John Cantrell has published an article showing how he hacked into a Bitcoin address to win 1 BTC.
The hack was part of a contest organized by Altana Digital’s CIO.
A seed phrase for a cryptocurrency wallet could be a 12- or 24-word phrase. This acts as a backup phrase for a Bitcoin wallet’s private keys. It would take, according to some estimates, billions of years to crack these phrases without knowing any of the words (or letters) in the mnemonic.
In an article for Medium, developer John Cantrell revealed how he was able to hack into a Bitcoin address to earn a reward. Part of a contest organized by Altana Digital’s CIO, Alistair Milne, Cantrell claimed it took him 30 hours to review about 1.1 trillion possible mnemonics from 8 seed words Milne gave. The address required entering the 12-word master key. After opening the address, he was rewarded with 1 BTC.

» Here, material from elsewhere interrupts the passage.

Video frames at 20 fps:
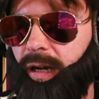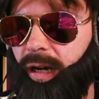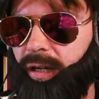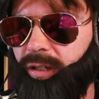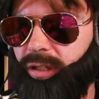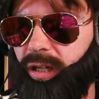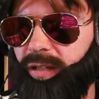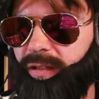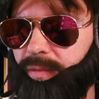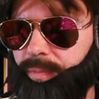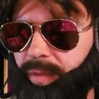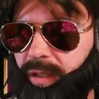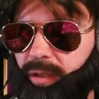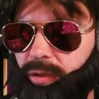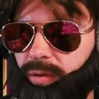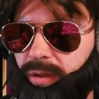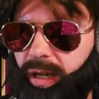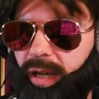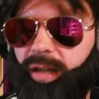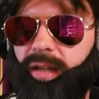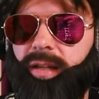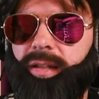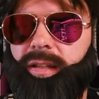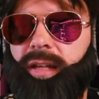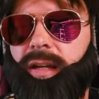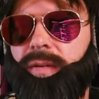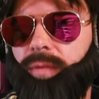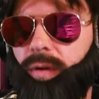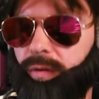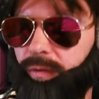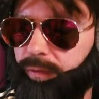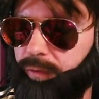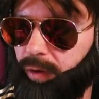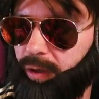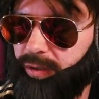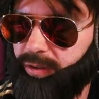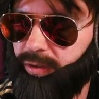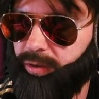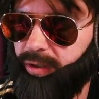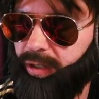I just mean to get that one
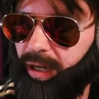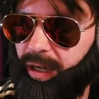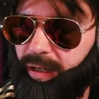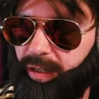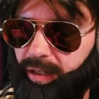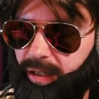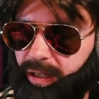first, okay?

Milne launched the contest in May and gradually posted clues on his social networks. This way, participants could guess the words of a 12-word seed that protected the Bitcoin. The last 4 clues for the words, according to Milne, were to be posted at the same time to prevent anyone from guessing them. But Cantrell’s achievement showed that only 8 were needed. Although, as the developer says, it took considerable effort.

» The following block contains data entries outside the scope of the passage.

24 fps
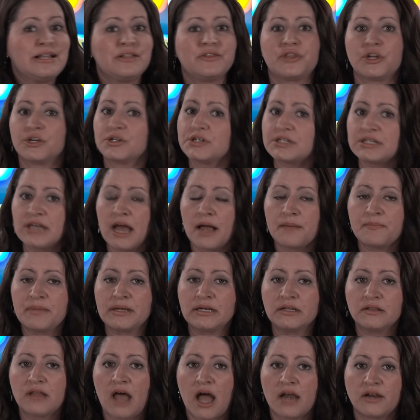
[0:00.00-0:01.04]
there's not
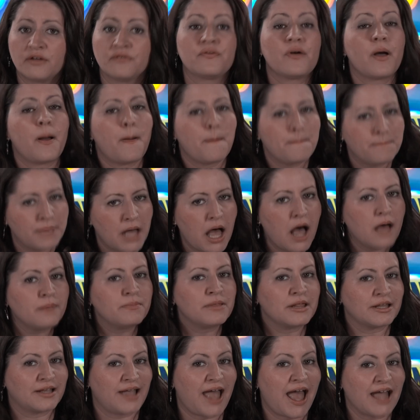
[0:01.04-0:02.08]
been a lot of
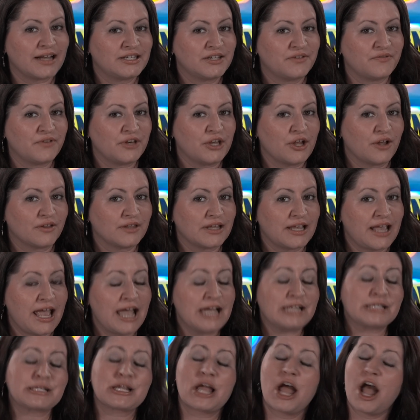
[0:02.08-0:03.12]
public activity on the
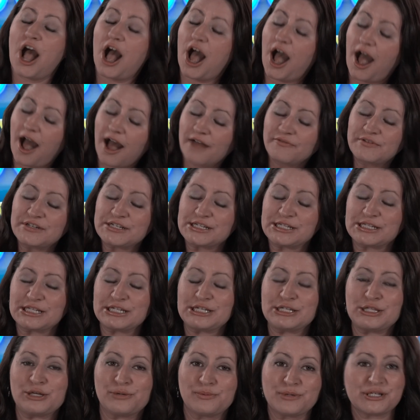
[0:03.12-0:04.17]
case.
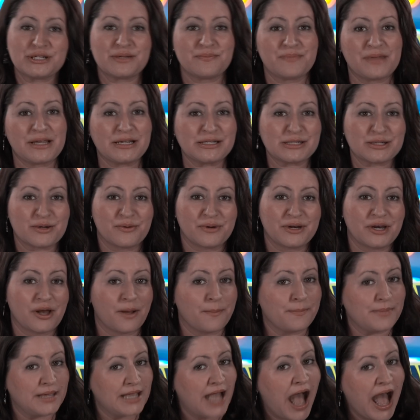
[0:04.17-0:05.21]
Obviously, there were some things going
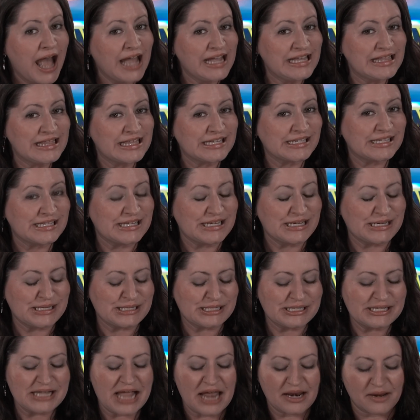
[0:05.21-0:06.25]
on behind the
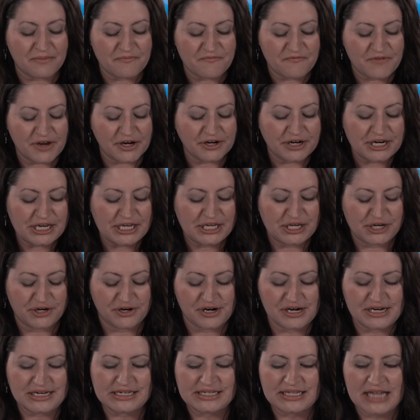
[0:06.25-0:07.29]
scenes, and I'm very
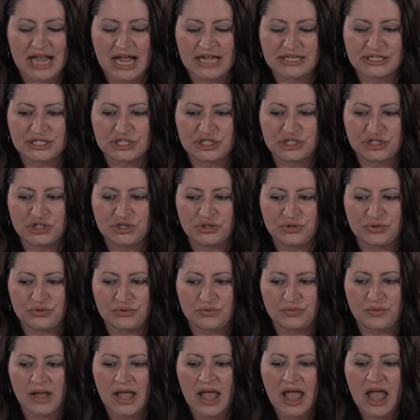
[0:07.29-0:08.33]
curious as
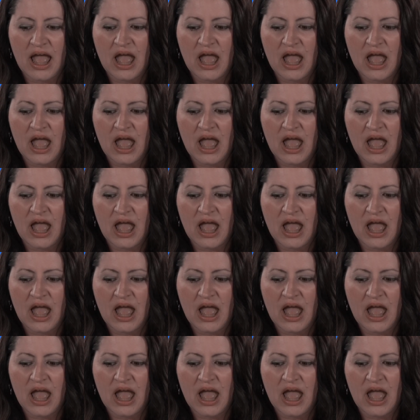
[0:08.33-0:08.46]
to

How to crack a Bitcoin address?
To be able to guess the remaining words and win the Bitcoin, the developer said he has written a program to measure the time, the estimated computer power and the real possibility of guessing the 4 remaining words. Cantrell said:
The strategy I was going to use was to calculate a start and end number that I needed to iterate between based on a set of known input words. For each number I would calculate the address corresponding to that number and then check if the address was the one that held the 1 BTC. If it was the address I would then create and sign a transaction to sweep the funds into a wallet I control.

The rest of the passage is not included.